The great foreskin fallacy: autism by circumcision? Not even close.
Slicing through the baloney behind RFK Jr.'s circumcision-autism claims. We've heard some pretty absurd claims from HHS Secretary RFK Jr., but his claim that circumcision, possibly in combination with Tylenol, might cause autism is a cut below the rest. You wouldn't think that circumcision, a 4,000-year-old practice, would be a hot news topic. You'd be wrong. To the dismay of Jewish and Muslim organizations, the UK recently created guidelines that classified certain non-therapeutic circumcisions as possible child abuse. More recently, Belgian prosecutors indicted 3 mohels (circumcisers) in connection with a long-running investigation into allegedly illegal circumcisions in Antwerp. RFK Jr. claims that circumcised boys can have up to double the rate of autism compared to boys with their foreskin.
To support his claim, he cites 2 papers, one a Danish study & the other a population study. But the "evidence" rests largely on statistical measures called hazard ratios (HR). In simple terms, an HR compares how often a particular outcome occurs in one group vs. another over time. In the Danish study, they reported an HR of 1.46, meaning a 46% higher rate of autism spectrum disorder in the circumcised group, while the other study reported an HR of 2, double the rate of autism vs. the non-circumcised group. The numbers may sound scary, but the studies are retrospective (looking backward searching for statistical associations) & observational.
Such studies are much more vulnerable to confounders (hidden factors & researchers repeatedly searching huge databases until a statistical pattern appears). If you search through enough data, you're bound to come up with something that inevitably produces impressive-looking correlations that are completely meaningless. They do not prove cause & effect, which is why the gold standards of science are based on randomized, placebo-controlled, double-blind studies. Retrospective observational studies do not randomize anything.
Hazard ratios (HR) of 1.46 to 2 may seem high, but when compared to the HR between smoking & lung cancer, they pale in comparison, which has an HR of 20; that's a 10 to 40-fold difference. In other words, the circumcision association link is weak. Furthermore, the Danish study has incomplete circumcision records, incomplete autism diagnoses, no sibling comparison, & no genetic controls. Strong statistical relationships have been shown with shoe size & cancer risk, ice cream consumption & arthritis, or birth month & heart disease. A famous example shows an almost perfect correlation between the number of babies given the name Eleanor over 25 years & the amount of electricity generated by Polish wind farms. Despite powerful statistical correlations, there is obviously no plausible connection between babies named Elanor & wind power generation in Poland, just as there is no known biological pathway connecting the removal of the foreskin to autism. There is no hormonal mechanism, no immune mechanism, no neurological mechanism, & no plausible timing window. Without biological plausibility, weak associations are presumed spurious, at best.

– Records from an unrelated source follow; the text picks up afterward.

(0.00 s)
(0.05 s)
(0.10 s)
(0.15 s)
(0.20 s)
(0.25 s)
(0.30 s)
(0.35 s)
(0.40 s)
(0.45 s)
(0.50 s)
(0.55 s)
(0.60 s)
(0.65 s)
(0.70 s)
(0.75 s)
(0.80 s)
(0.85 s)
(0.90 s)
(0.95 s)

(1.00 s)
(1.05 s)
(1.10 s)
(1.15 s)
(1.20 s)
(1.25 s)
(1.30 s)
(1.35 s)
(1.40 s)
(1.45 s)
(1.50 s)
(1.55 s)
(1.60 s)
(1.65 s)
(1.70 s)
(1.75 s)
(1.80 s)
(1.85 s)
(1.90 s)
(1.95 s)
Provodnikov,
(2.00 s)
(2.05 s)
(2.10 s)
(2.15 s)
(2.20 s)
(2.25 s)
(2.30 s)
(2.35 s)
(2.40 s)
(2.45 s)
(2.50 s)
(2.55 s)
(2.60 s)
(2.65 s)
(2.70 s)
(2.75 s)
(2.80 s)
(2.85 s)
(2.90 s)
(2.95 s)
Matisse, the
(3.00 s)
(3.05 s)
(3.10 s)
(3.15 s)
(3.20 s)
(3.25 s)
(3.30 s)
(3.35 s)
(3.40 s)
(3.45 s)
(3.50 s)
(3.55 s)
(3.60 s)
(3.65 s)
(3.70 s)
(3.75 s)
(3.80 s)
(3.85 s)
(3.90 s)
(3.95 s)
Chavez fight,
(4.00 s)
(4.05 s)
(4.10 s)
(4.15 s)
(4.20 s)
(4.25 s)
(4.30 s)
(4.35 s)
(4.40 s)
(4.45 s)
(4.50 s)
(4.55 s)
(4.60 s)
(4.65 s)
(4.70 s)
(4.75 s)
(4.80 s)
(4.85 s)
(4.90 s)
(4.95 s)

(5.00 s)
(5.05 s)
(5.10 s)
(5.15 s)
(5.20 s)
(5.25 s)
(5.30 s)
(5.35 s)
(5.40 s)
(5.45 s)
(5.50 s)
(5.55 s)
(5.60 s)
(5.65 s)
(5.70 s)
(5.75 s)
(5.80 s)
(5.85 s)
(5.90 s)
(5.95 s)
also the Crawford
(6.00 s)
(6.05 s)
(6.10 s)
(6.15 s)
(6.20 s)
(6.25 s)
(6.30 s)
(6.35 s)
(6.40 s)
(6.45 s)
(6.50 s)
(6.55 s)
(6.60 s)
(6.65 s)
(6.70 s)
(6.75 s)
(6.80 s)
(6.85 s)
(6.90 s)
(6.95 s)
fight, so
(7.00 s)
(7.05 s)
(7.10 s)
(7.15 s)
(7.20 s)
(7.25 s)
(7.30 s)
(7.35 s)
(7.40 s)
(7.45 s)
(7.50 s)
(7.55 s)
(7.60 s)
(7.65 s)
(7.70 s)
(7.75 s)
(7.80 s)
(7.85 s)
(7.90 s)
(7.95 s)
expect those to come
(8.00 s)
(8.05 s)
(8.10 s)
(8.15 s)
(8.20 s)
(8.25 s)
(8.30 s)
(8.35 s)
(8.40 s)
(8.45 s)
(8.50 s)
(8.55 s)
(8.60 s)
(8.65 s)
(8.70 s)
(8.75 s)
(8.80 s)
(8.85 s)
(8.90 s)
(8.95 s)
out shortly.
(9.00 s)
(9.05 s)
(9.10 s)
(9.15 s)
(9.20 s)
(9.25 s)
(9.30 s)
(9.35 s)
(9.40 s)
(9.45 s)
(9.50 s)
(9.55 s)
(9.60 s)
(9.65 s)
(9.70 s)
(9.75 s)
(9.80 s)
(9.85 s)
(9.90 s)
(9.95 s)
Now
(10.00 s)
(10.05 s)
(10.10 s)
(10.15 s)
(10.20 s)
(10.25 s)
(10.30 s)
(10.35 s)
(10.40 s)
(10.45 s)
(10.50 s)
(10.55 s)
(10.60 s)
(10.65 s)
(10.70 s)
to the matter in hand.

Weak associations are notoriously unreliable. Denmark is strongly associated with specific religious & immigrant populations that differ from the general population in many ways unrelated to circumcision itself. Differences in healthcare access, socioeconomic status & cultural attitudes towards diagnosis & developmental screening can all influence autism statistics independently of circumcision. Denmark's registry is excellent, but circumcision is rare (1-5%). Small exposure groups, & incompl,ete data can inflate hazard ratios. Many ritual circumcisions in Denmark occur outside hospitals. If researchers can't determine who actually belongs in the circumcised group, the resulting hazard ratios become far less trustworthy & may ultimately be meaningless. The studies RFK Jr. cites are demonstrably weak. The link between circumcision & autism is patently ridiculous. Just ask Elanopr. Last I heard, she was in Poland.